# THE INPUT:
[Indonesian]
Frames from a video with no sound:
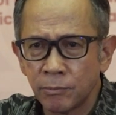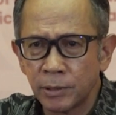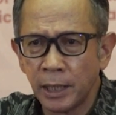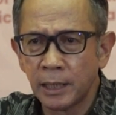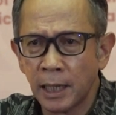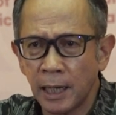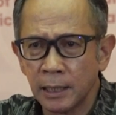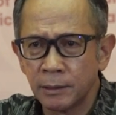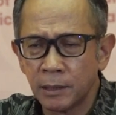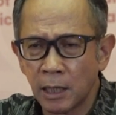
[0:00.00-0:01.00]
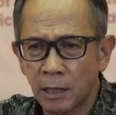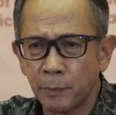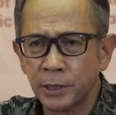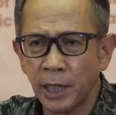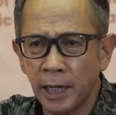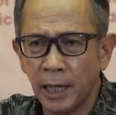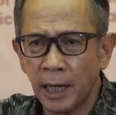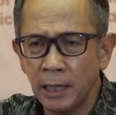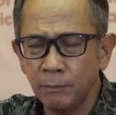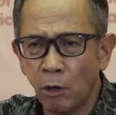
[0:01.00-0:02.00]
tingkat
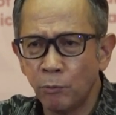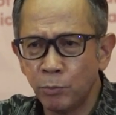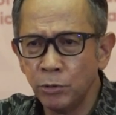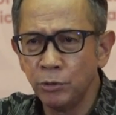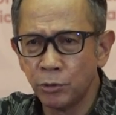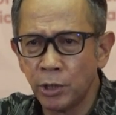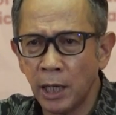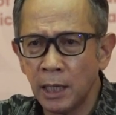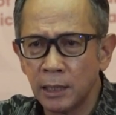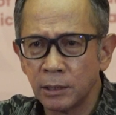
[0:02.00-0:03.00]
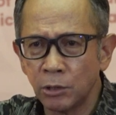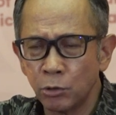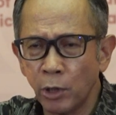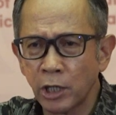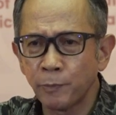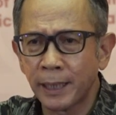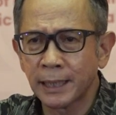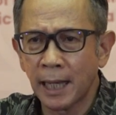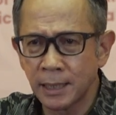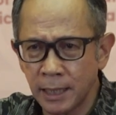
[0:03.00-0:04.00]
kepercayaan maupun juga tentu
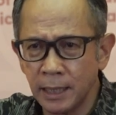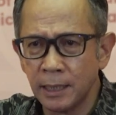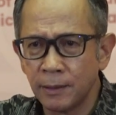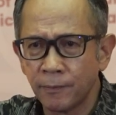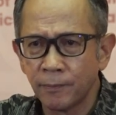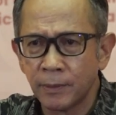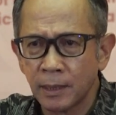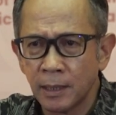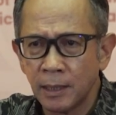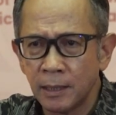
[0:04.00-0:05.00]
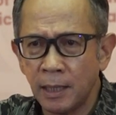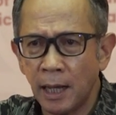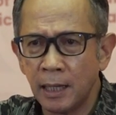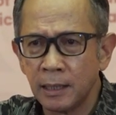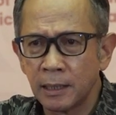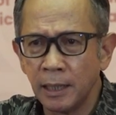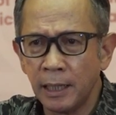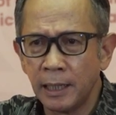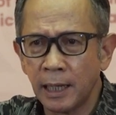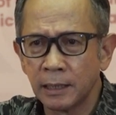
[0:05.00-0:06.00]
ekspektasi dan
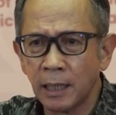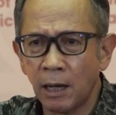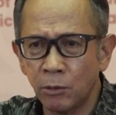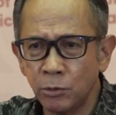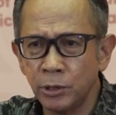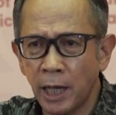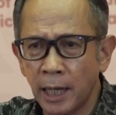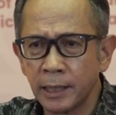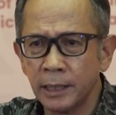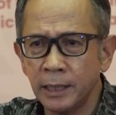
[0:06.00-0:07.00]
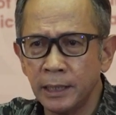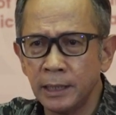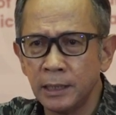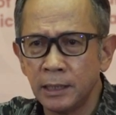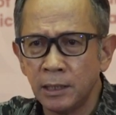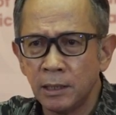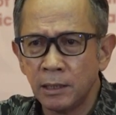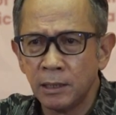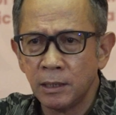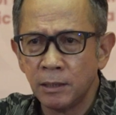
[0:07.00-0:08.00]
keinginan tahu dari
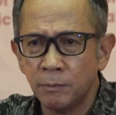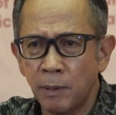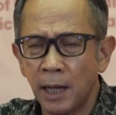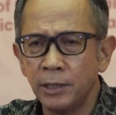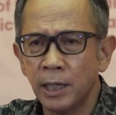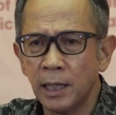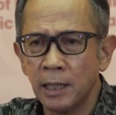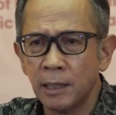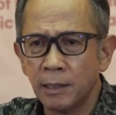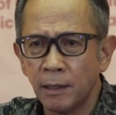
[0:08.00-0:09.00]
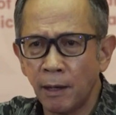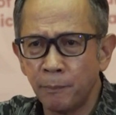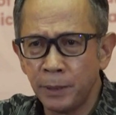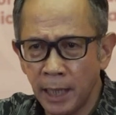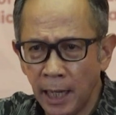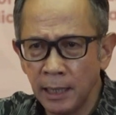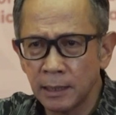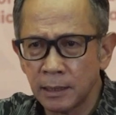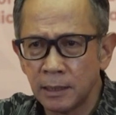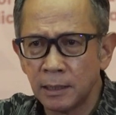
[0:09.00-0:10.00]
banyak eh,
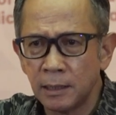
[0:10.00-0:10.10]
pihak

# ASSIGNMENT:
Leaving every picture out, write out exactly the lines from the one that holds "[0:06.00-0:07.00]" through the end of the listing, both included.

# RESPONSE FOR THIS EXERCISE:
[0:06.00-0:07.00]
[0:07.00-0:08.00]
keinginan tahu dari
[0:08.00-0:09.00]
[0:09.00-0:10.00]
banyak eh,
[0:10.00-0:10.10]
pihak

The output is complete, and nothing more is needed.